## [Exercise goal]
Starting at the line below holding "[438.73-439.73s]" and stopping at the line holding "[446.73-447.73s]", print every line exactly, both ends included, and leave the rest out.

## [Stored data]
==*==

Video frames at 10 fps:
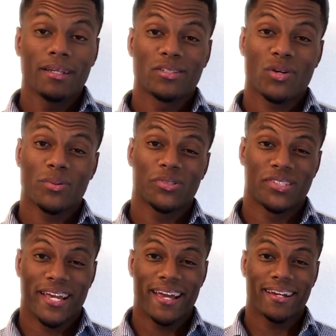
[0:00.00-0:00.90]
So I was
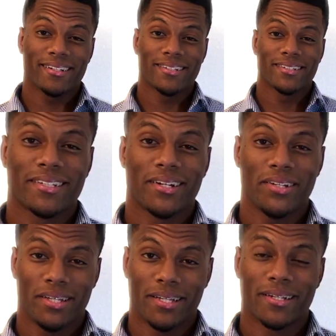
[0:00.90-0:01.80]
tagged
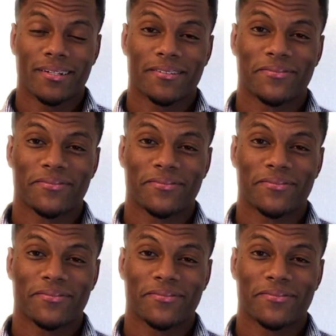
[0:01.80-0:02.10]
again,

==*==

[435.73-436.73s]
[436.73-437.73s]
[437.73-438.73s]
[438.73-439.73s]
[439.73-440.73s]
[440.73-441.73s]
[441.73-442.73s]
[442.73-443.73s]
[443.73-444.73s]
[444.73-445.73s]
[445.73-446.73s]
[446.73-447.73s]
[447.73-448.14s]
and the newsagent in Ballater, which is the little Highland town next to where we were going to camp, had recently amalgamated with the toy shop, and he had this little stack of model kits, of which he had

==*==

## [Answer below]
[438.73-439.73s]
[439.73-440.73s]
[440.73-441.73s]
[441.73-442.73s]
[442.73-443.73s]
[443.73-444.73s]
[444.73-445.73s]
[445.73-446.73s]
[446.73-447.73s]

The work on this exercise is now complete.